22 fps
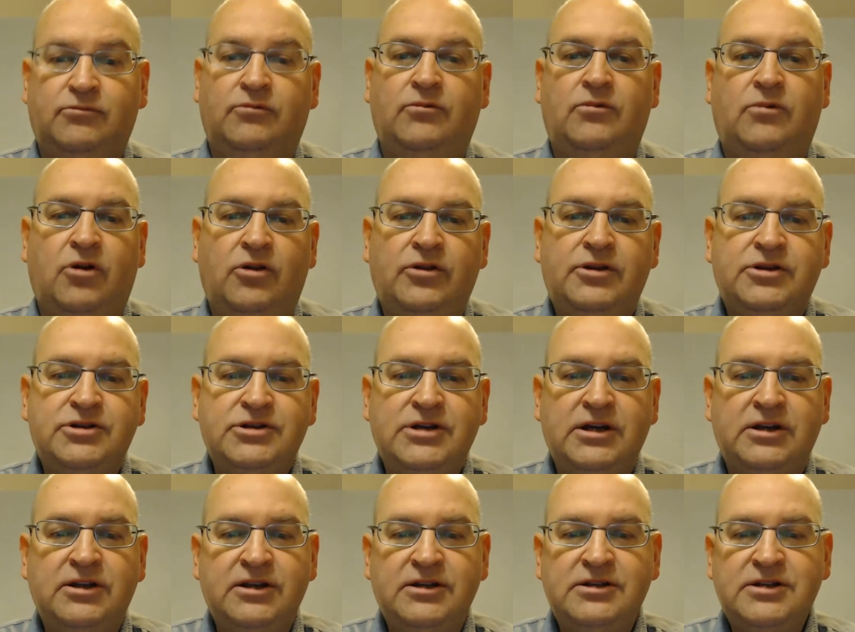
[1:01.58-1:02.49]
on the
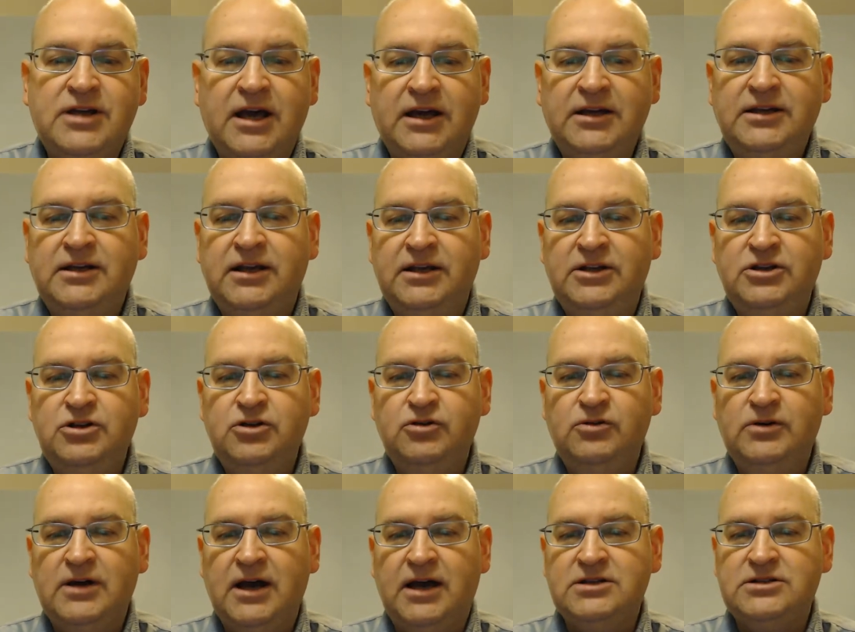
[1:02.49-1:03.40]
side of the Tyne in
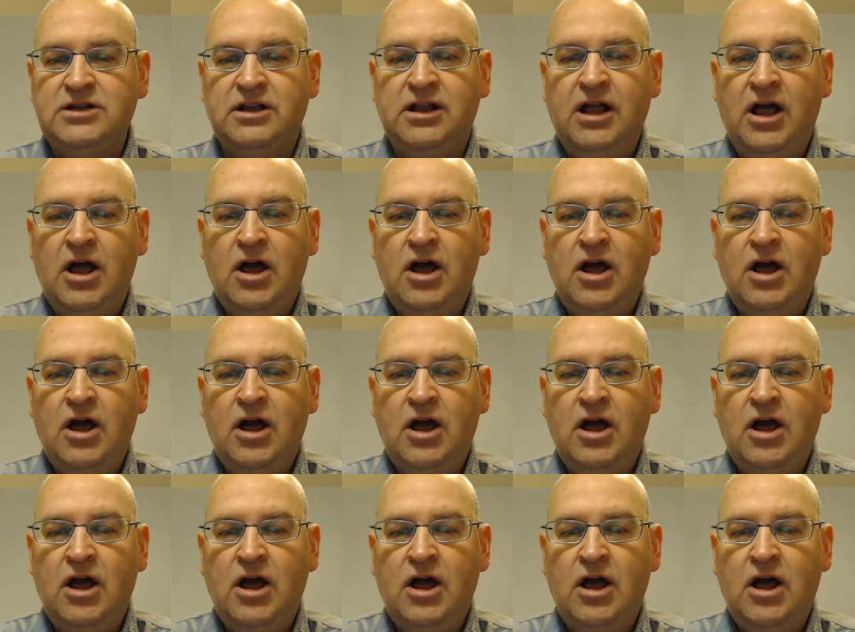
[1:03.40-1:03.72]
Newcastle,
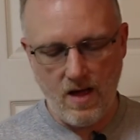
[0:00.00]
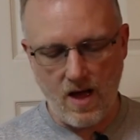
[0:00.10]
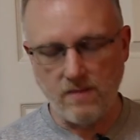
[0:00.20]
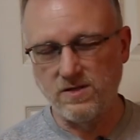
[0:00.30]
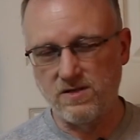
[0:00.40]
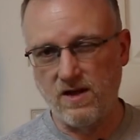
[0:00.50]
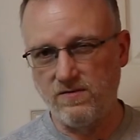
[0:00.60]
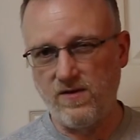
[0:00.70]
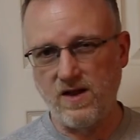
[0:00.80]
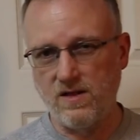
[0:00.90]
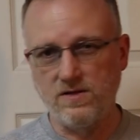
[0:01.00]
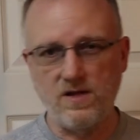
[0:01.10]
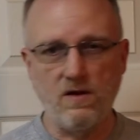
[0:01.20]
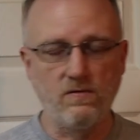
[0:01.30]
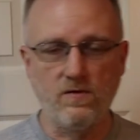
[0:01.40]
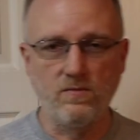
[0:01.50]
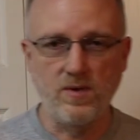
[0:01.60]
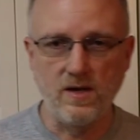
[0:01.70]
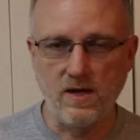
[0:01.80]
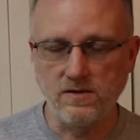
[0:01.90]
I'm just not a fan of the styrofoam
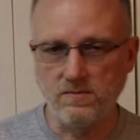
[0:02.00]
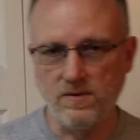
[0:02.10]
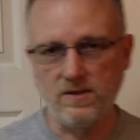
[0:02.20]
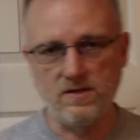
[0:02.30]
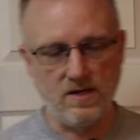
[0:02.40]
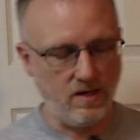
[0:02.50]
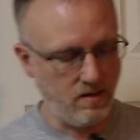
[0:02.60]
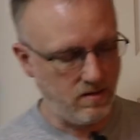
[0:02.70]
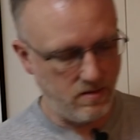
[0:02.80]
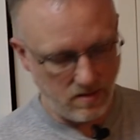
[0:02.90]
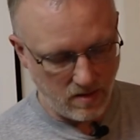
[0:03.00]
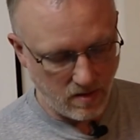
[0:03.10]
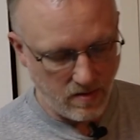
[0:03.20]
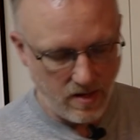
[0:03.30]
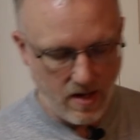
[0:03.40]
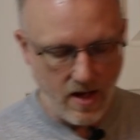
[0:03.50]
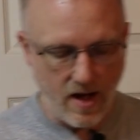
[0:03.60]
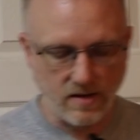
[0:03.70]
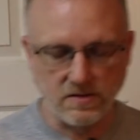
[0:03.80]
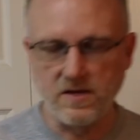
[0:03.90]
peanuts, but uh, you know,
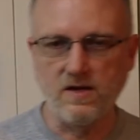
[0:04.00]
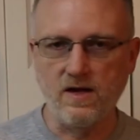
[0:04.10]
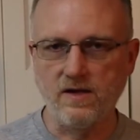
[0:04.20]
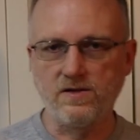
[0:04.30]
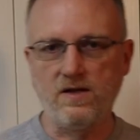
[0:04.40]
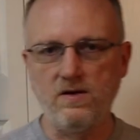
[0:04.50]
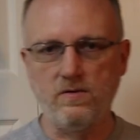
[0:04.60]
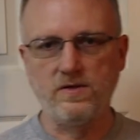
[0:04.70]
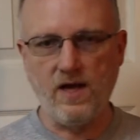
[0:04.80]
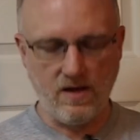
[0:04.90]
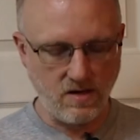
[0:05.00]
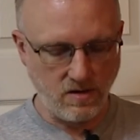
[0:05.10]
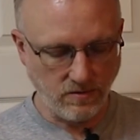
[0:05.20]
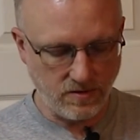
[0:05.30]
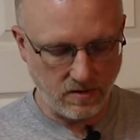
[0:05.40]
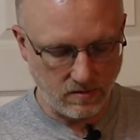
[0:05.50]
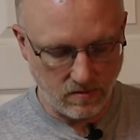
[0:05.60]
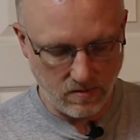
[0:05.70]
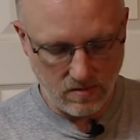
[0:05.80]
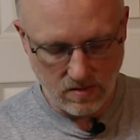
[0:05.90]
I understand you guys got to do what you got to do.
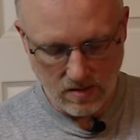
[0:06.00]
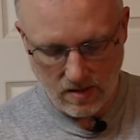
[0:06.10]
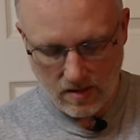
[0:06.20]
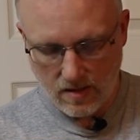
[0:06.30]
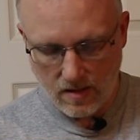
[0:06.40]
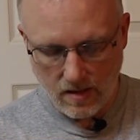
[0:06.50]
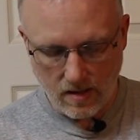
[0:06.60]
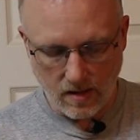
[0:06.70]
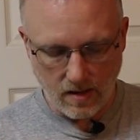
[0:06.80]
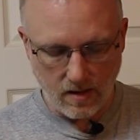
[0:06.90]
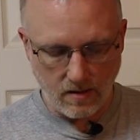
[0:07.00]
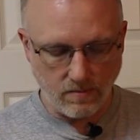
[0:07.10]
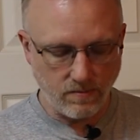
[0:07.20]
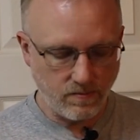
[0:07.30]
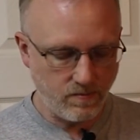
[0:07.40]
So, um,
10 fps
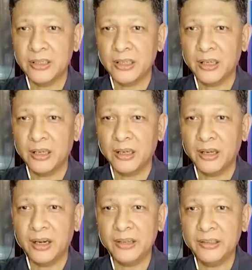
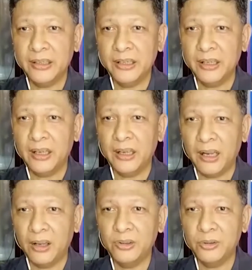aren't they
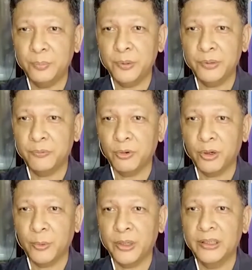allowed to put
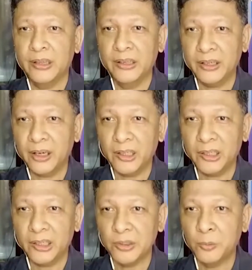forward their
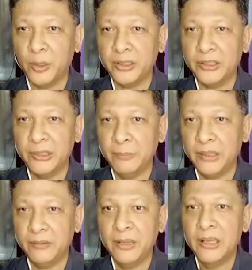arguments on whether they
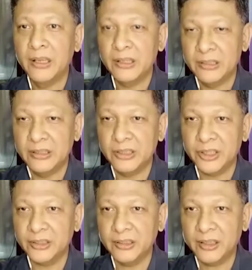believe
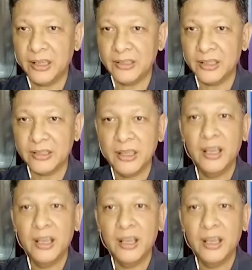certain cases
++++++++++
## WORK TO BE COMPLETED
For this task, give the full listing again verbatim and keep out every picture.

## ANSWER SPACE
22 fps
[1:01.58-1:02.49]
on the
[1:02.49-1:03.40]
side of the Tyne in
[1:03.40-1:03.72]
Newcastle,
[0:00.00]
[0:00.10]
[0:00.20]
[0:00.30]
[0:00.40]
[0:00.50]
[0:00.60]
[0:00.70]
[0:00.80]
[0:00.90]
[0:01.00]
[0:01.10]
[0:01.20]
[0:01.30]
[0:01.40]
[0:01.50]
[0:01.60]
[0:01.70]
[0:01.80]
[0:01.90]
I'm just not a fan of the styrofoam
[0:02.00]
[0:02.10]
[0:02.20]
[0:02.30]
[0:02.40]
[0:02.50]
[0:02.60]
[0:02.70]
[0:02.80]
[0:02.90]
[0:03.00]
[0:03.10]
[0:03.20]
[0:03.30]
[0:03.40]
[0:03.50]
[0:03.60]
[0:03.70]
[0:03.80]
[0:03.90]
peanuts, but uh, you know,
[0:04.00]
[0:04.10]
[0:04.20]
[0:04.30]
[0:04.40]
[0:04.50]
[0:04.60]
[0:04.70]
[0:04.80]
[0:04.90]
[0:05.00]
[0:05.10]
[0:05.20]
[0:05.30]
[0:05.40]
[0:05.50]
[0:05.60]
[0:05.70]
[0:05.80]
[0:05.90]
I understand you guys got to do what you got to do.
[0:06.00]
[0:06.10]
[0:06.20]
[0:06.30]
[0:06.40]
[0:06.50]
[0:06.60]
[0:06.70]
[0:06.80]
[0:06.90]
[0:07.00]
[0:07.10]
[0:07.20]
[0:07.30]
[0:07.40]
So, um,
10 fps
aren't they
allowed to put
forward their
arguments on whether they
believe
certain cases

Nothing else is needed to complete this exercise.